Robert Redford, who is best known for starring in such movies as Butch Cassidy and the Sundance Kid, The Sting and All the President’s Men, wrote an article for the December 11 issue of TIME magazine, which describes him as also a “director, producer and environmental activist.”
In an obvious effort to live up to that last description, Redford hammered President Donald Trump and the Republicans in Congress for “trying to break” a promise “to protect and preserve the national splendor of this country.”
The article began:
I’ve always believed our country’s wide open landscapes reflect our unique American spirit.
It’s that sense of boundless opportunity, personal freedom and the pursuit of equality that’s defined us as a people and inspired us from our start as a nation.
“Those values created what is often called America’s best idea,” he continued, “the promise to protect and preserve the natural splendor of this country, not just for some, but for all of us. And not just for today, but for all time.”
Redford then accused President Donald Trump of “trying to break that promise and sacrifice spectacular lands for the sake of oil and gas profits. His target is the Arctic National Wildlife Refuge, one of the last truly wild places left on this Earth.”
“The Arctic Refuge is a national treasure, so majestic and wild and beautiful” that some people “call it ‘The Sacred Place Where Life Begins,’” he continued, which is “part of the reason Republican President [Dwight] Eisenhower set aside the Arctic Refuge more than 50 years ago.”
“Oil and gas companies have coveted those lands ever since,” Redford added. “They’ve tried, and failed, more than a dozen times to break down the protections that guard the refuge from drilling and the harm they cause.”
However, “Congress is about to shell out tax cuts to these same big corporations,” he stated, “and you may not know their deal includes a provision to open the Arctic National Wildlife Refuge to drilling.”
“They are claiming to pay for proposed tax cuts by charging oil companies $100 million a year to mine the Refuge, but we all know what’s really going on,” Redford noted, that while “$100 million sounds great, … don’t be fooled. It won’t even pay the interest on our new debt for even a single day.”
“And it’s not even close to being worth the trade for giving up the Refuge,” he stated.
“It’s a dirty deal -- but it’s not a done deal,” the activist asserted. “Republicans are scrambling to get their tax scam out of Congress and onto Trump’s desk by Christmas. I believe we can still stop it -- but we’ve got days, not weeks.”
“Join me right now to stand up for this special place,” Redford pleaded. “Tell Congress you’ll hold them responsible if they give away our lands to the most profitable companies in the world.”
“Remind them of our American spirit, the will to fight and to stand up for causes and ideas bigger than ourselves,” he concluded.
As NewsBusters reported in April of 2011, Redford told TIME that “I’m not a left-wing person.
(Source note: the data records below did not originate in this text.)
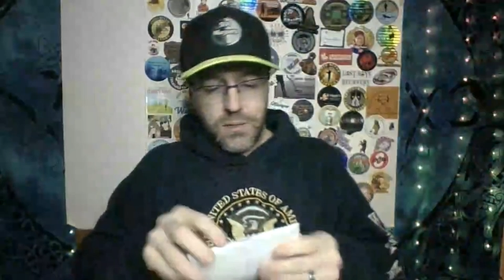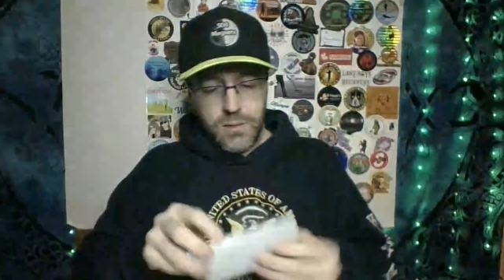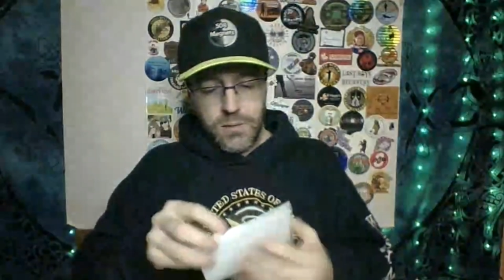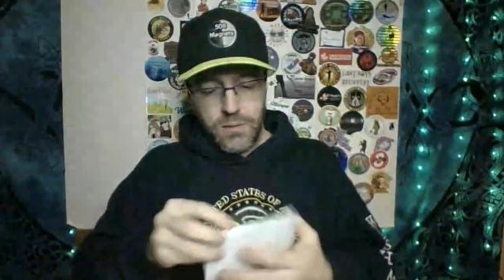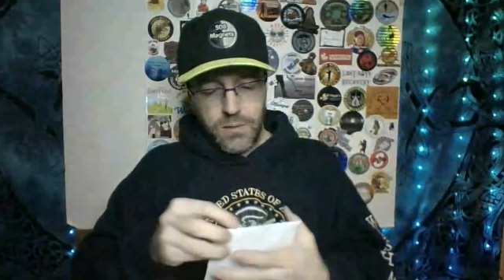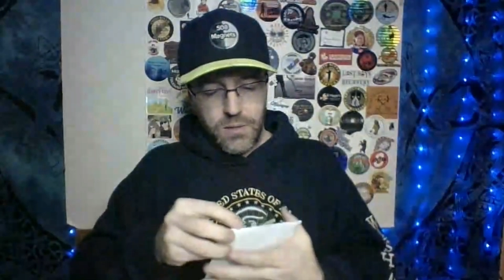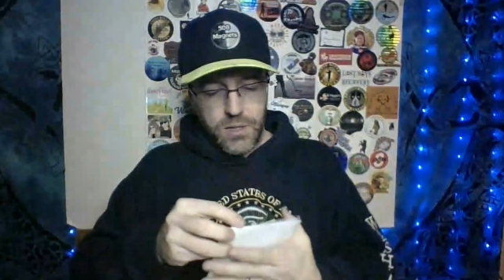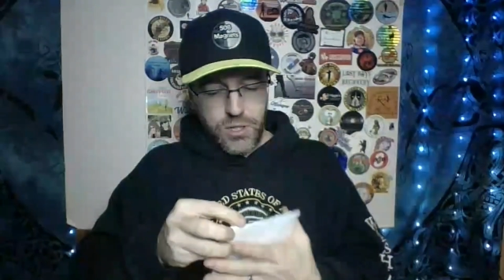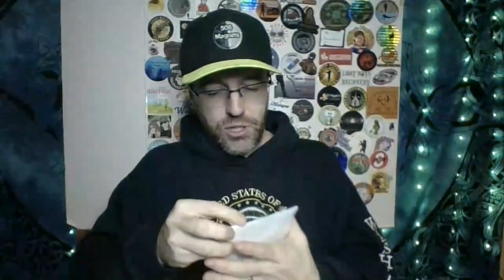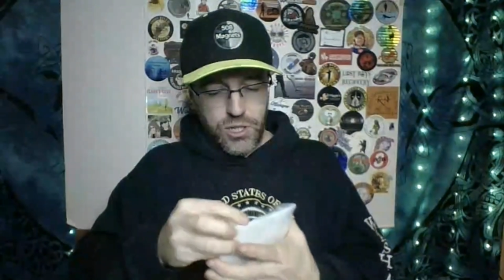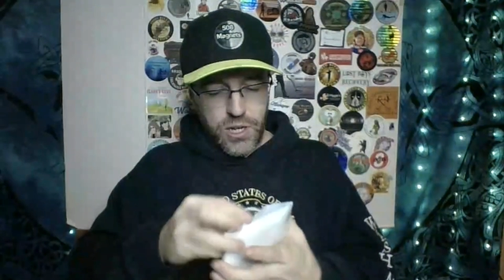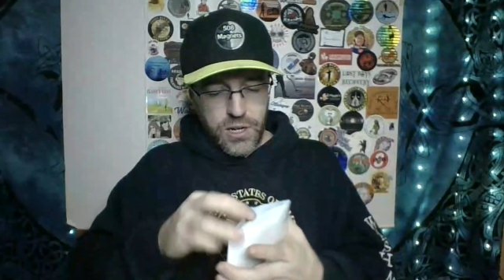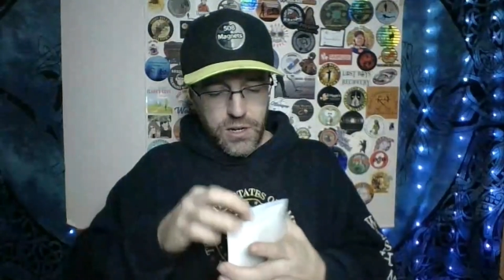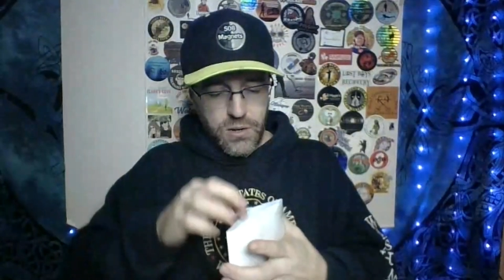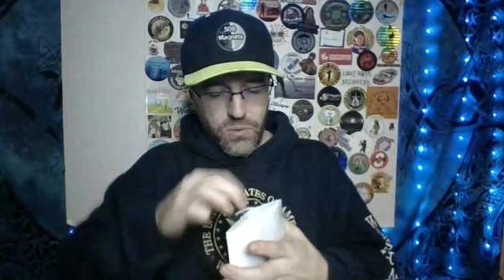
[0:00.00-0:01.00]
Let's
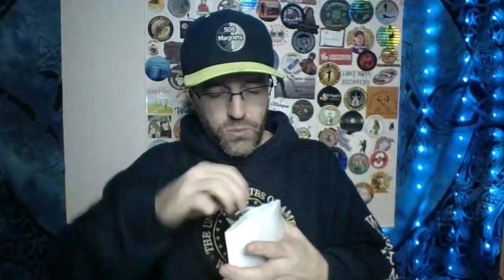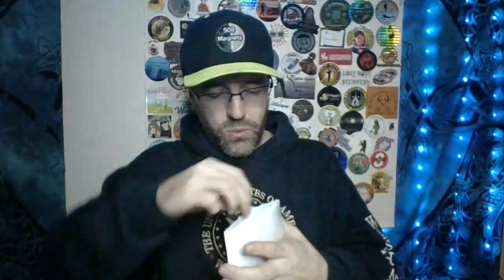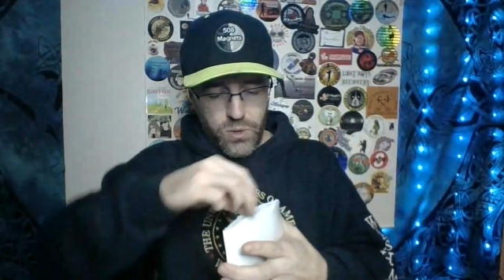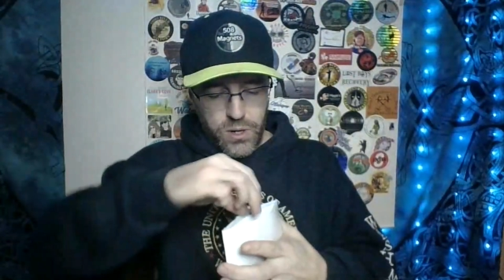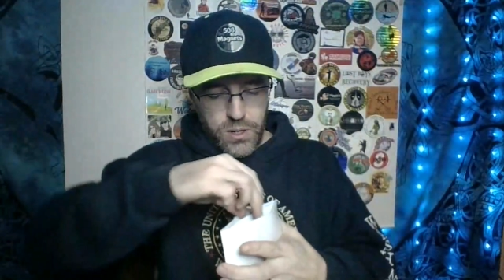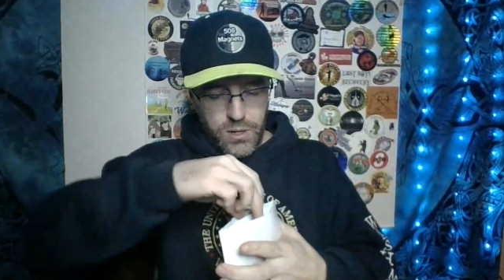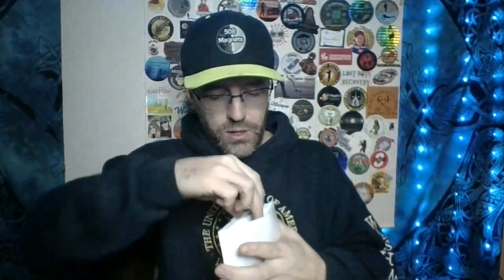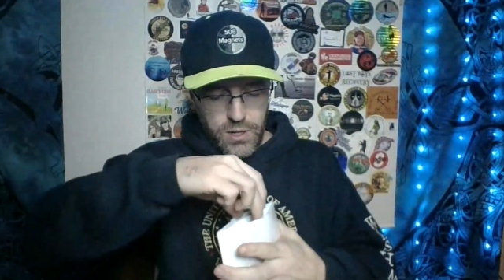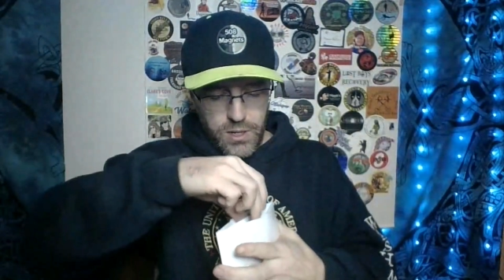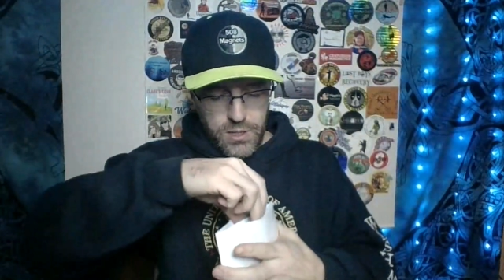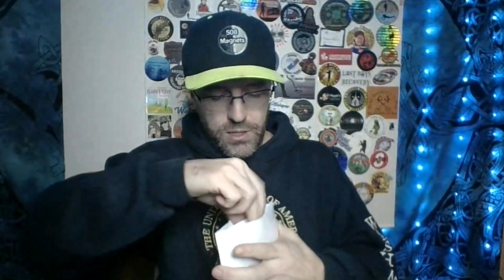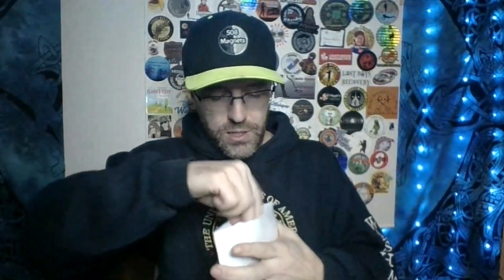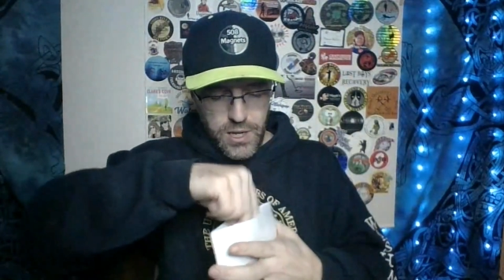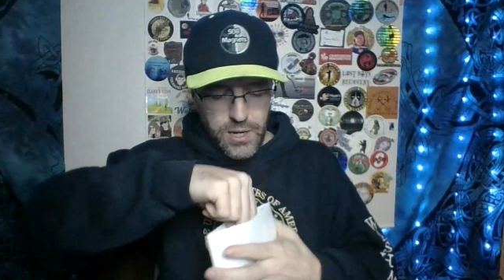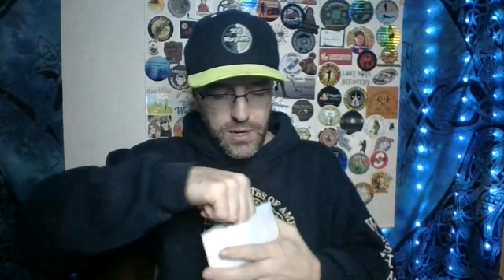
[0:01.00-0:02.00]
check out what he
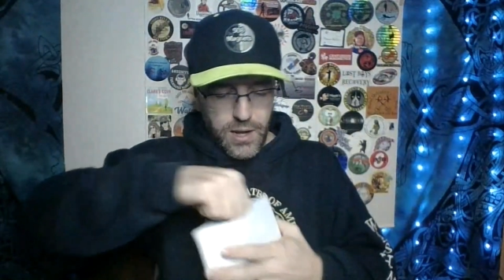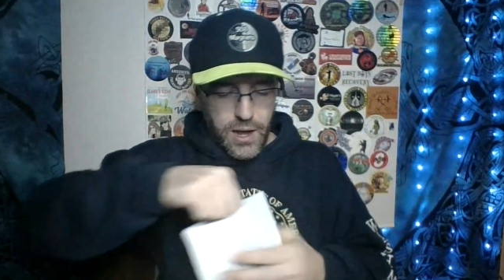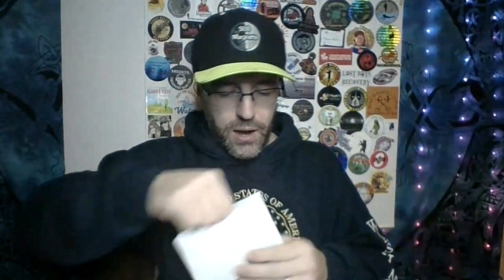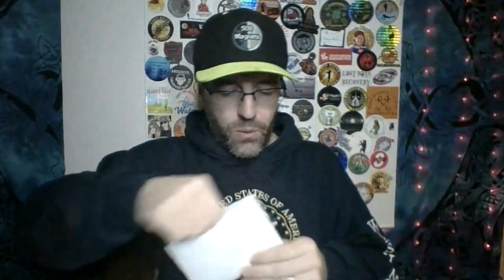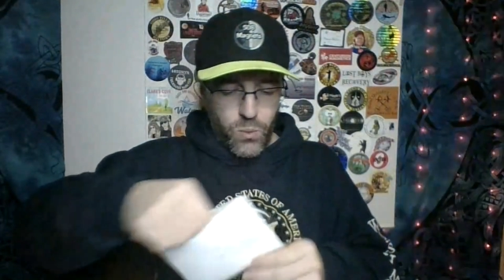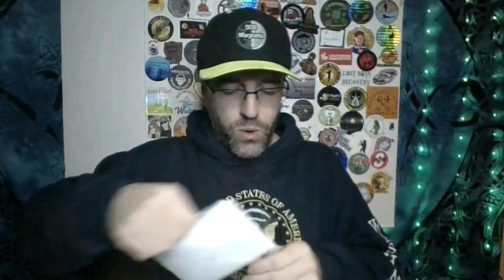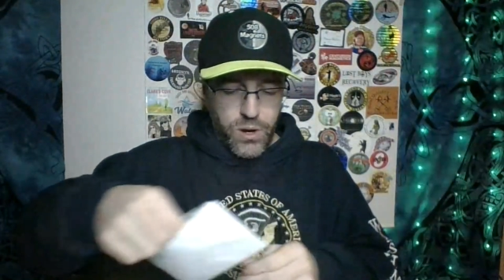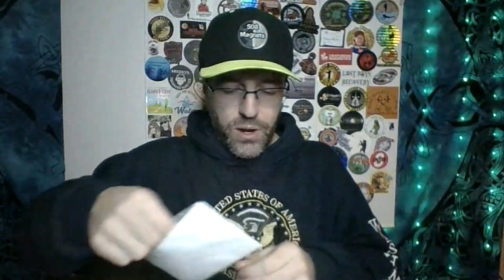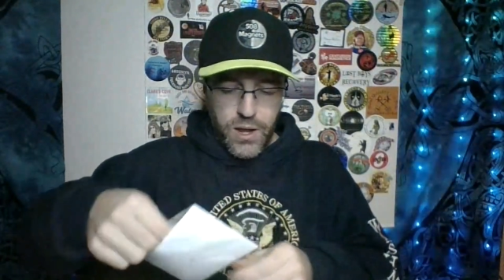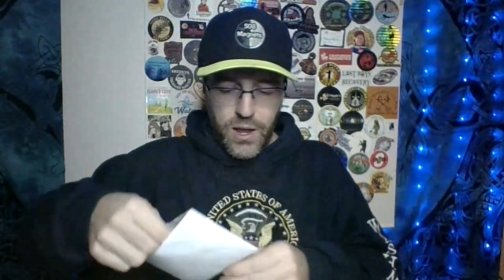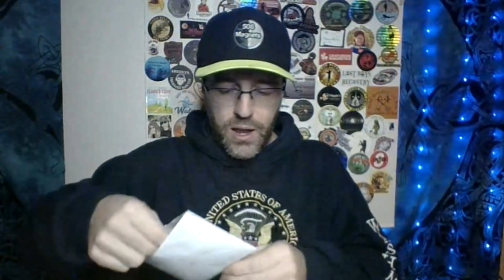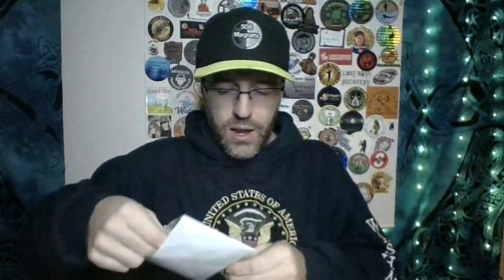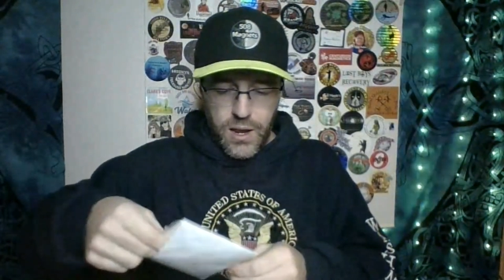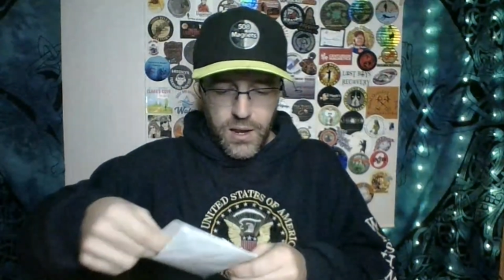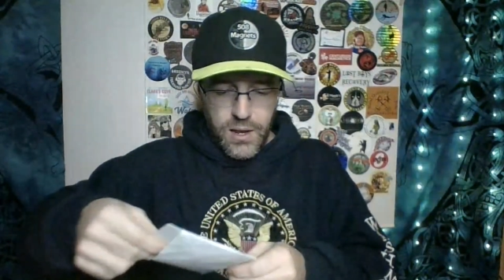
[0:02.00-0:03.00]
sent. I won a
I’m just a person interested in the sustainability of our country.”
During September of 2015, the actor/director also starred as disgraced CBS anchorman Dan Rather in a film entitled Truth, which was based on the book Truth and Duty: The Press, the President and the Privilege of Power, written by Mary Mapes, the disgraced producer of 60 Minutes during Rathergate, who was also terminated from CBS News.
The environmentalist later stated in an op-ed for the Washington Post in April of 2017 that he “was so impressed with Woodward and Bernstein that he made a movie out of their self-promoting journalistic hero story.”
Then on September 13 of this year, the actor/director/activist told Esquire’s Michael Haney that former presidents Richard Nixon and Donald Trump, as well as Senate Majority Leader Mitch McConnell, “are not helping us at all. They’re taking us backward in time.”
Redford also stated that Trump serving in the White House is “our fault,” and “You can’t blame him for being who he is.”
Four days later, the liberal actor and director claimed that global warming skeptics as simply “afraid of change” during an interview with former CNN host Larry King.
During the discussion, Redford asserted: “If you belong to a certain group of people that are afraid of change, which I think some people are. And so, I think they’re going to deny change when it happens.”
After championing all these left-wing causes, can Redford still believe he’s not a liberal activist? Nevertheless, Hollywood can be a strange place sometimes.